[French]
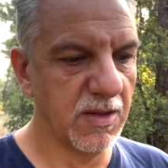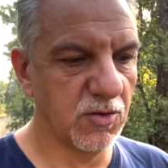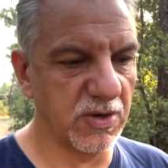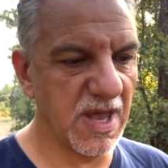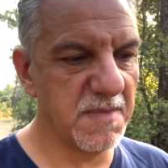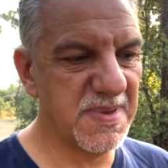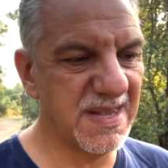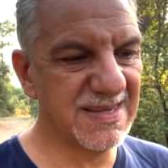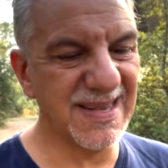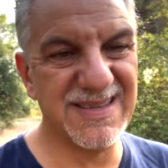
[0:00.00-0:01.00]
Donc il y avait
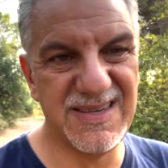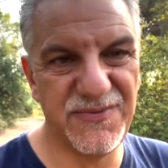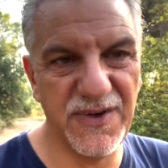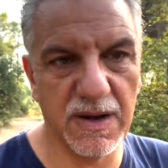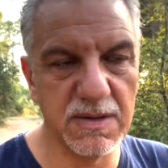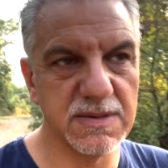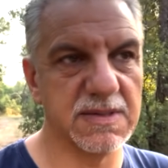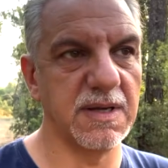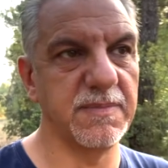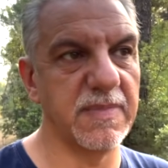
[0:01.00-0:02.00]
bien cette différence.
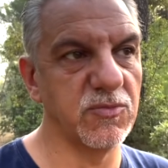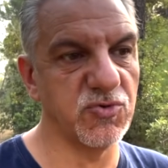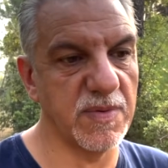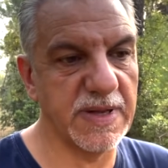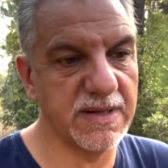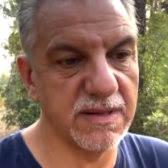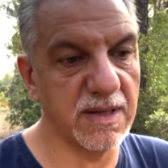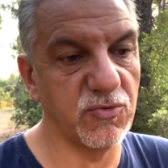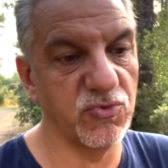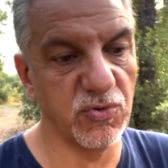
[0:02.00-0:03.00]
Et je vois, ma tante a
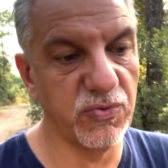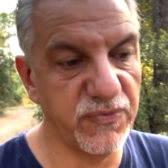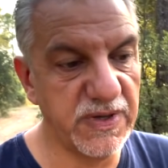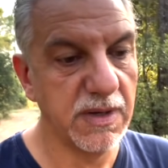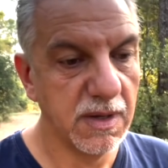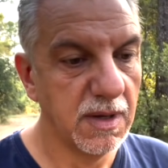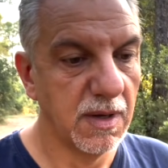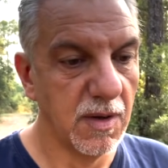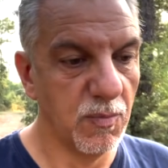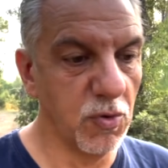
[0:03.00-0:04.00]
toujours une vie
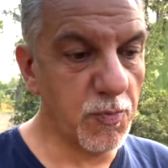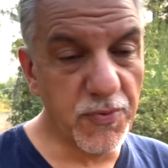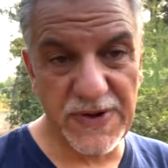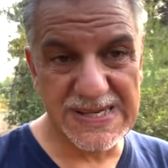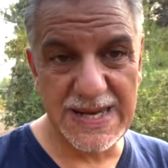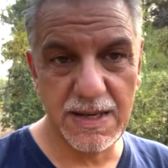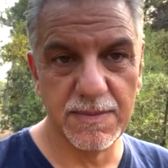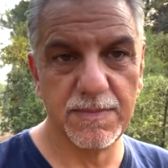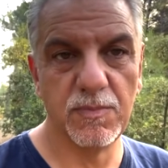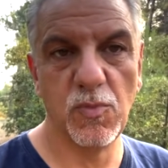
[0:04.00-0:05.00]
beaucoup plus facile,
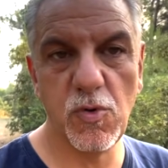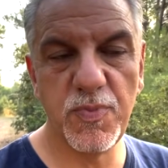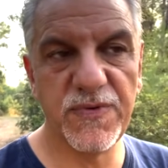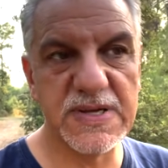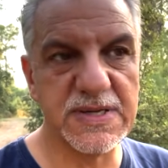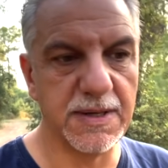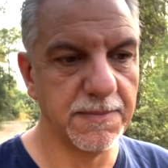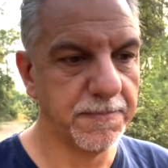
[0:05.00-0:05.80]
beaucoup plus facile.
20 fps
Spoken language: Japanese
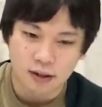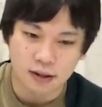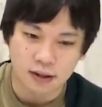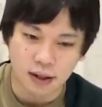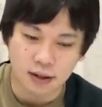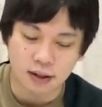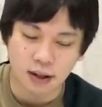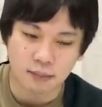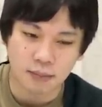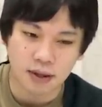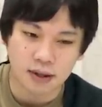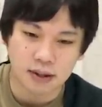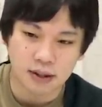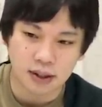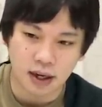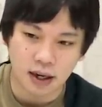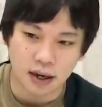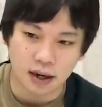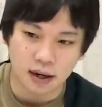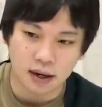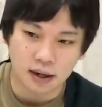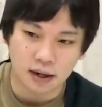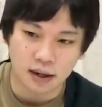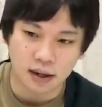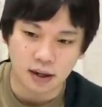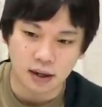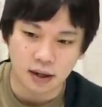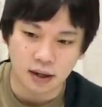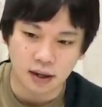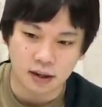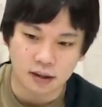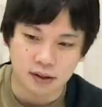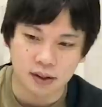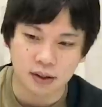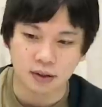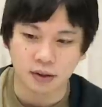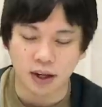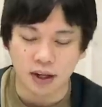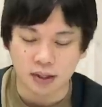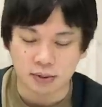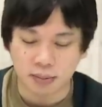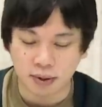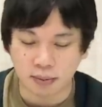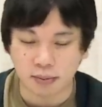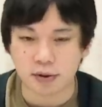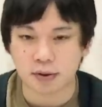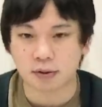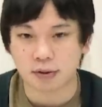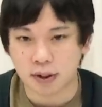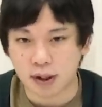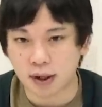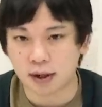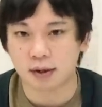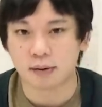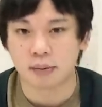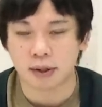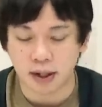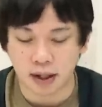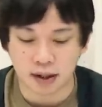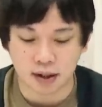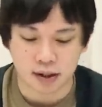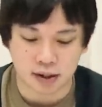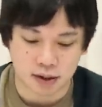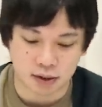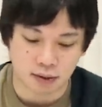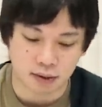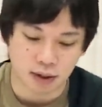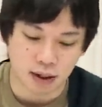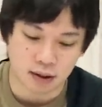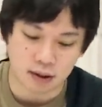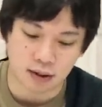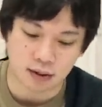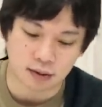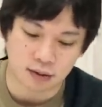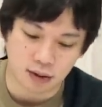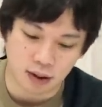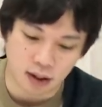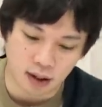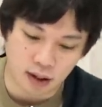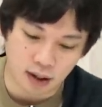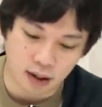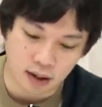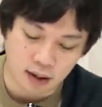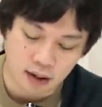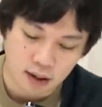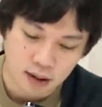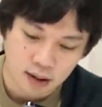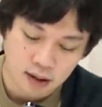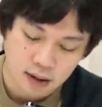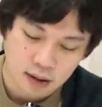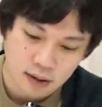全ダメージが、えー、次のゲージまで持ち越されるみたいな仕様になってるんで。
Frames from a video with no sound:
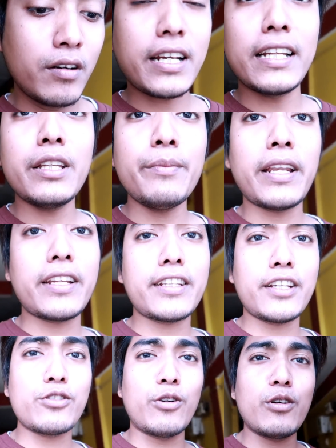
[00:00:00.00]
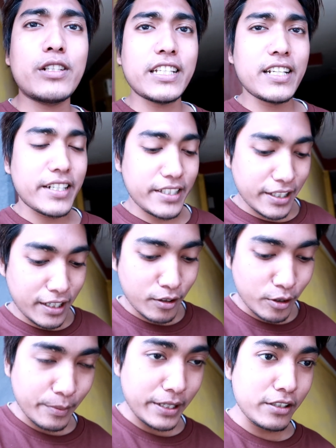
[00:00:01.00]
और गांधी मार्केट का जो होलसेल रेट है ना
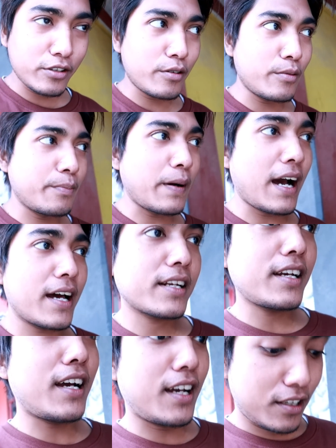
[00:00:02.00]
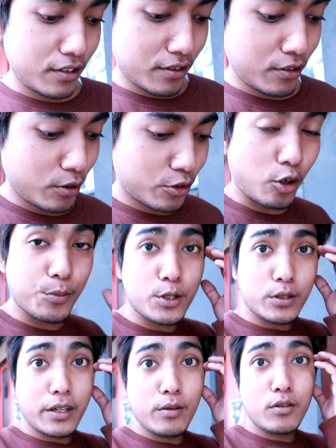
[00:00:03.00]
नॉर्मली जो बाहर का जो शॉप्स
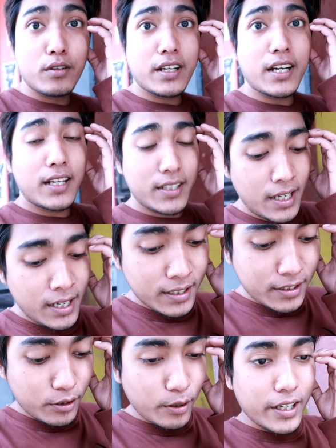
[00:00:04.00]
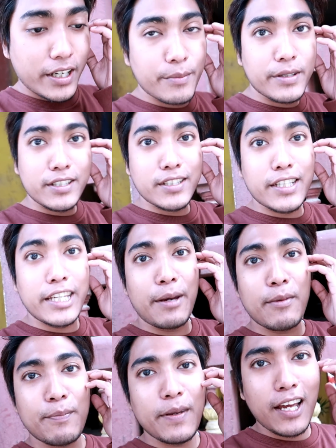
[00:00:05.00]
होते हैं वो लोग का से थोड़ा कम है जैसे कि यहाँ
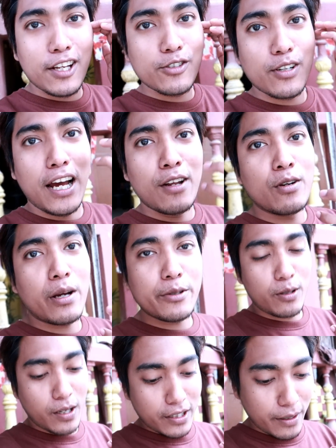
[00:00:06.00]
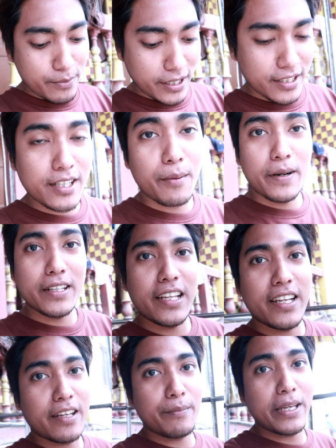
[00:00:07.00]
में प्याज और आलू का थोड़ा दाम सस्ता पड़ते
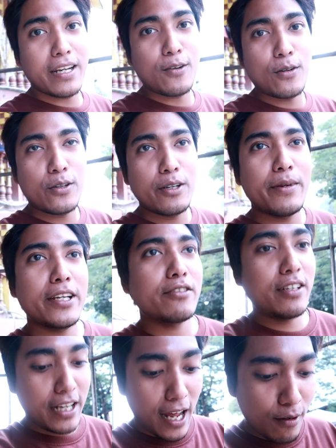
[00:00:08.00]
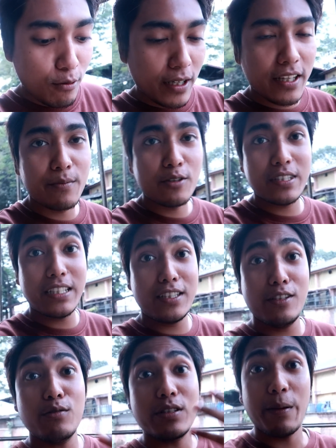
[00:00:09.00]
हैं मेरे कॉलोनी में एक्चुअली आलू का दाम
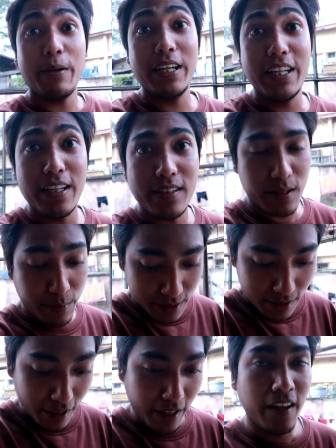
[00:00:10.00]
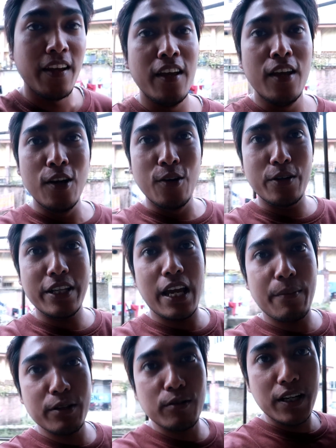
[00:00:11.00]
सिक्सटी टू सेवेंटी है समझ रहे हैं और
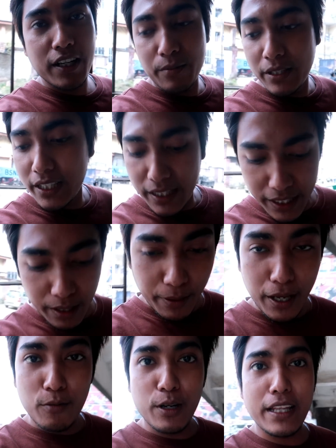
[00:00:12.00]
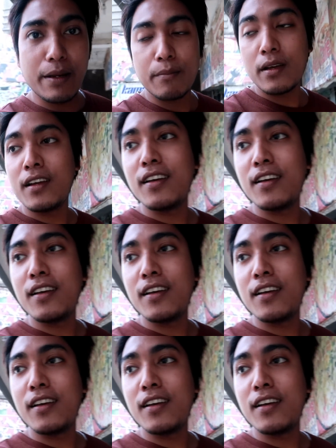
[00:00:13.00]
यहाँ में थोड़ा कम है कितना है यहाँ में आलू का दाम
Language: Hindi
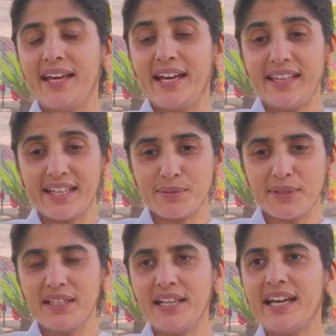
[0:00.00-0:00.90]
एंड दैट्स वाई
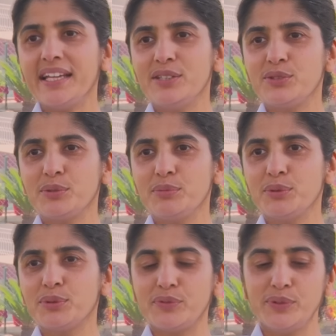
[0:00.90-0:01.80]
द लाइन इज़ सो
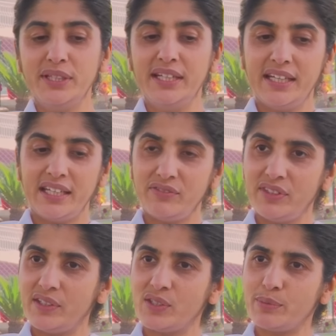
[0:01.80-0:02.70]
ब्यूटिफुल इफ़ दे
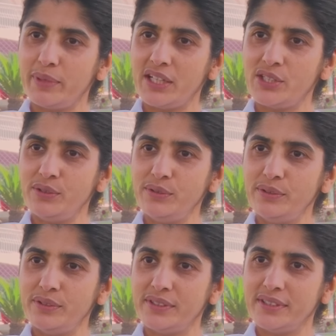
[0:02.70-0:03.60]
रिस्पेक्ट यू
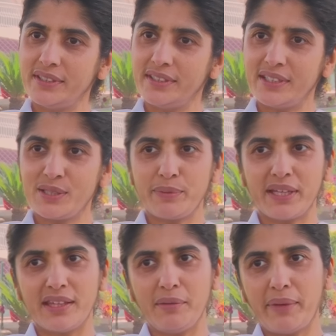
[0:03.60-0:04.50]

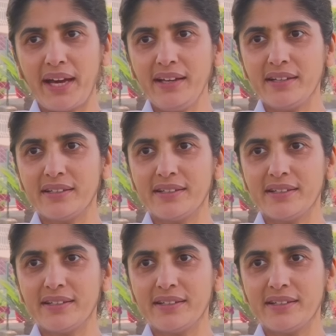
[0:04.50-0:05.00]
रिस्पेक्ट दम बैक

★ ★ ★ ★

- About this task: The lines to reproduce run from the line containing "[00:00:05.00]" through the last line of the records above, both included. Copy them exactly and drop the pictures.

- Task response:
[00:00:05.00]
होते हैं वो लोग का से थोड़ा कम है जैसे कि यहाँ
[00:00:06.00]
[00:00:07.00]
में प्याज और आलू का थोड़ा दाम सस्ता पड़ते
[00:00:08.00]
[00:00:09.00]
हैं मेरे कॉलोनी में एक्चुअली आलू का दाम
[00:00:10.00]
[00:00:11.00]
सिक्सटी टू सेवेंटी है समझ रहे हैं और
[00:00:12.00]
[00:00:13.00]
यहाँ में थोड़ा कम है कितना है यहाँ में आलू का दाम
Language: Hindi
[0:00.00-0:00.90]
एंड दैट्स वाई
[0:00.90-0:01.80]
द लाइन इज़ सो
[0:01.80-0:02.70]
ब्यूटिफुल इफ़ दे
[0:02.70-0:03.60]
रिस्पेक्ट यू
[0:03.60-0:04.50]

[0:04.50-0:05.00]
रिस्पेक्ट दम बैक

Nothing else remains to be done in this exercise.